I have been making a mistake for most of my life. See, I’m an economist, and one of the things that attracted me to economics is the notion of the “ideal economy.”
Of course, there are valid objections to the use of markets. There are people who cheat and commit fraud, and there are problems with information and market power and externalities. Sometime consumers make mistakes. In fact, some of those mistakes, as my friend and Duke colleague Dan Ariely is fond of telling me, raise questions about the very nature of our “model” of consumption.
In his book Predictably Irrational, Dan makes two main points.

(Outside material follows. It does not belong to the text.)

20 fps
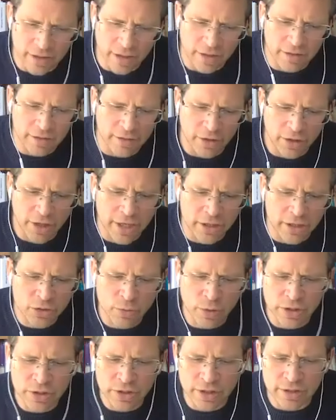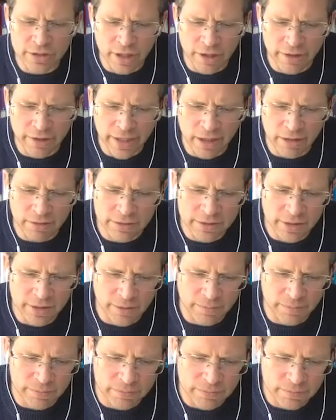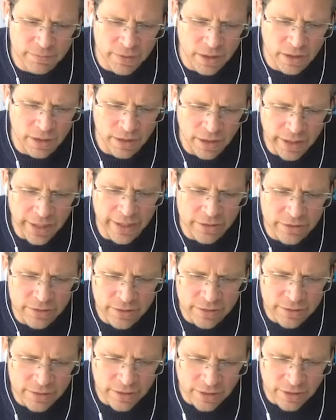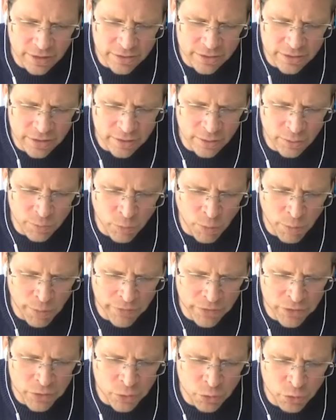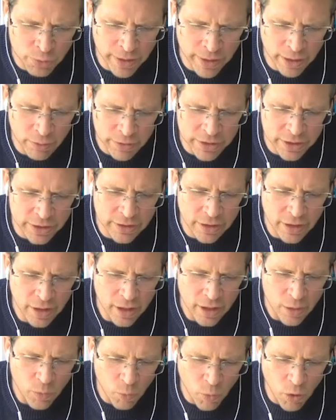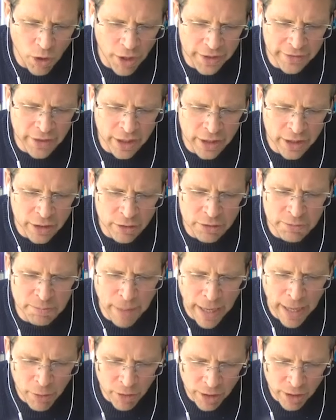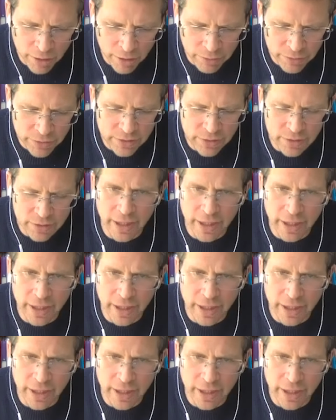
Now, the next question is no doubt linked to one we've just talked about, which is, why did they use barrows?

First, consumers are not “rational,” at least not in the sense economists assume. Consumers have trouble choosing among several alternatives; new product prices are arbitrary; and people are seduced by “free” stuff. Second, sellers and marketers know that consumers are predictably irrational, and they take advantage of that weakness by advertising, packaging, and carefully framed comparisons.

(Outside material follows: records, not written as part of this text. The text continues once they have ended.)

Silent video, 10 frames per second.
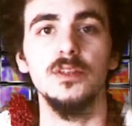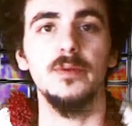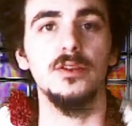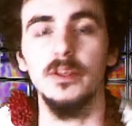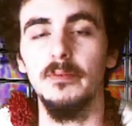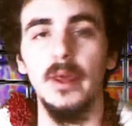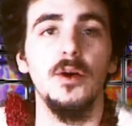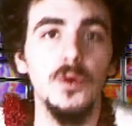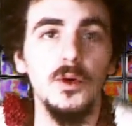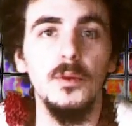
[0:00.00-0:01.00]
especially
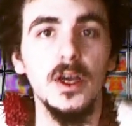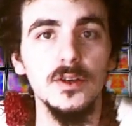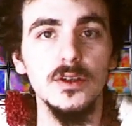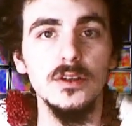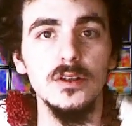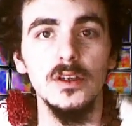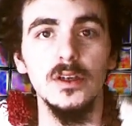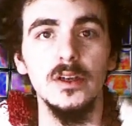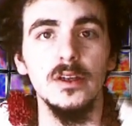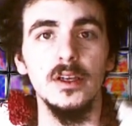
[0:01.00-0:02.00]
male role models,
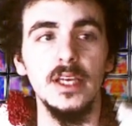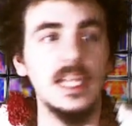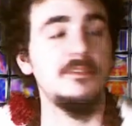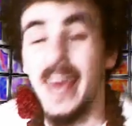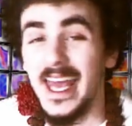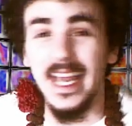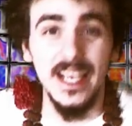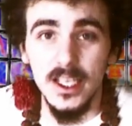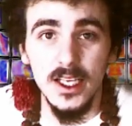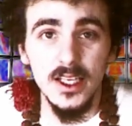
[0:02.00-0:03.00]
if any.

So what’s the mistake I’ve been making for most of my life? I’ve been trying to defend the perfection of markets. I’ve been sucked in to the notion that markets are “ideal”: “Markets aren’t so bad!” “Consumers are generally better off!” and so on. Friends, if you have been defending the perfection of markets you have been played for a sap. Stop it.

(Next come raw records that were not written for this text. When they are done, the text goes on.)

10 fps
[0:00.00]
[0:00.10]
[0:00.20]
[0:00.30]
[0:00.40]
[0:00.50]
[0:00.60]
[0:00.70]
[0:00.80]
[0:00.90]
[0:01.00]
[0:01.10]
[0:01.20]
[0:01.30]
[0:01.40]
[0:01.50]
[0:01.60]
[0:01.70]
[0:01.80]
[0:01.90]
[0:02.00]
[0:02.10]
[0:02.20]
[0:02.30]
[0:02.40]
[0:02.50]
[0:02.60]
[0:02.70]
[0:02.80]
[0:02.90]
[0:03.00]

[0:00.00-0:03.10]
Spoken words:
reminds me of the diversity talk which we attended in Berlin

The simple fact is that people can be hoodwinked. People. Human beings. The results of behavioral economists and psychologists such as Dan Ariely, Richard Thaler, and others are correct, and persuasive. But when someone uses those results to criticize markets – and stops there – they are not playing fair. Because the criticism of markets always has to be in reference to some other system: markets are bad, compared to what?